Ask any grade schooler what they know about Martin Luther King Jr. and their response will almost certainly include his four most famous words: “I have a dream.”
The “I have a dream” speech that King gave on the steps of the Lincoln Memorial on August 28, 1963 became the most celebrated moment of his civil rights work, but it was not the first time he uttered the phrase.
Two months earlier, King marched in Detroit in a rally known as “The Walk to Freedom,” where he led 125,000 people in the largest civil rights demonstration the nation had seen at the time, protesting segregation in the South as well as inequality in wages, housing, and education in the North. During his remarks at the end of the march, he spoke about his dream.
“I have a dream this afternoon that my four little children, that my four little children will not come up in the same young days that I came up within,” he said “but they will be judged on the basis of the content of their character, not the color of their skin.”
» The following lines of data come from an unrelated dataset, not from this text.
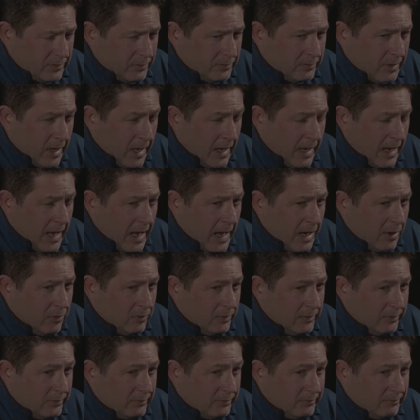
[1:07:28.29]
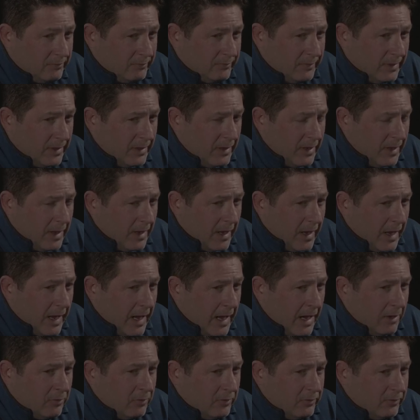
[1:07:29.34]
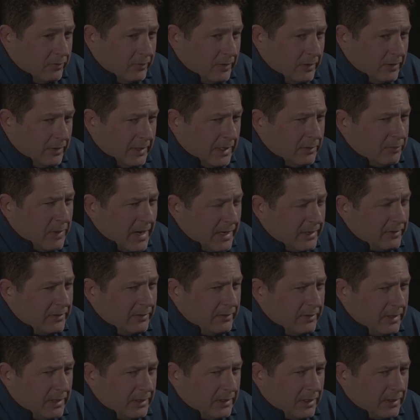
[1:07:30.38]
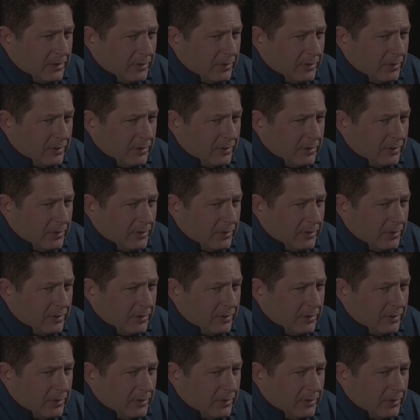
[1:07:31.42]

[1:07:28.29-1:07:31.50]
so I, I always I always like back in the day,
The speech came not two weeks after President John F. Kennedy had given his famous televised civil rights speech, in which called upon the nation to embrace the cause. King acknowledge that indirectly in his Detroit speech. “There are some white people in this country who are as determined to see the Negro free as we are to be free,” he said.
On Saturday, Rev. Al Sharpton will join Martin Luther King III, NAACP President Ben Jealous, and Reverend Jesse Jackson to commemorate that march, following a route similar to that King and his legions of supporters took on June 23, 1963.
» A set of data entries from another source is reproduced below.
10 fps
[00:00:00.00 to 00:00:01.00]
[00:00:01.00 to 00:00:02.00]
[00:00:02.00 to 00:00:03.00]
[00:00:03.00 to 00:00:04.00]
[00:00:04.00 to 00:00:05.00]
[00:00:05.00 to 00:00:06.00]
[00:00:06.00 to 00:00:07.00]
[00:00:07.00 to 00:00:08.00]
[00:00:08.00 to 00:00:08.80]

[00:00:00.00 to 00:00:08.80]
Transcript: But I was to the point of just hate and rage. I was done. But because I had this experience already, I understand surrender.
Read a portion of King’s 1963 speech below.
And so this afternoon, I have a dream. It is a dream deeply rooted in the American dream.
I have a dream that one day, right down in Georgia and Mississippi and Alabama, the sons of former slaves and the sons of former slave owners will be able to live together as brothers.
I have a dream this afternoon that one day, one day little white children and little Negro children will be able to join hands as brothers and sisters.
I have a dream this afternoon that one day, that one day men will no longer burn down houses and the church of God simply because people want to be free.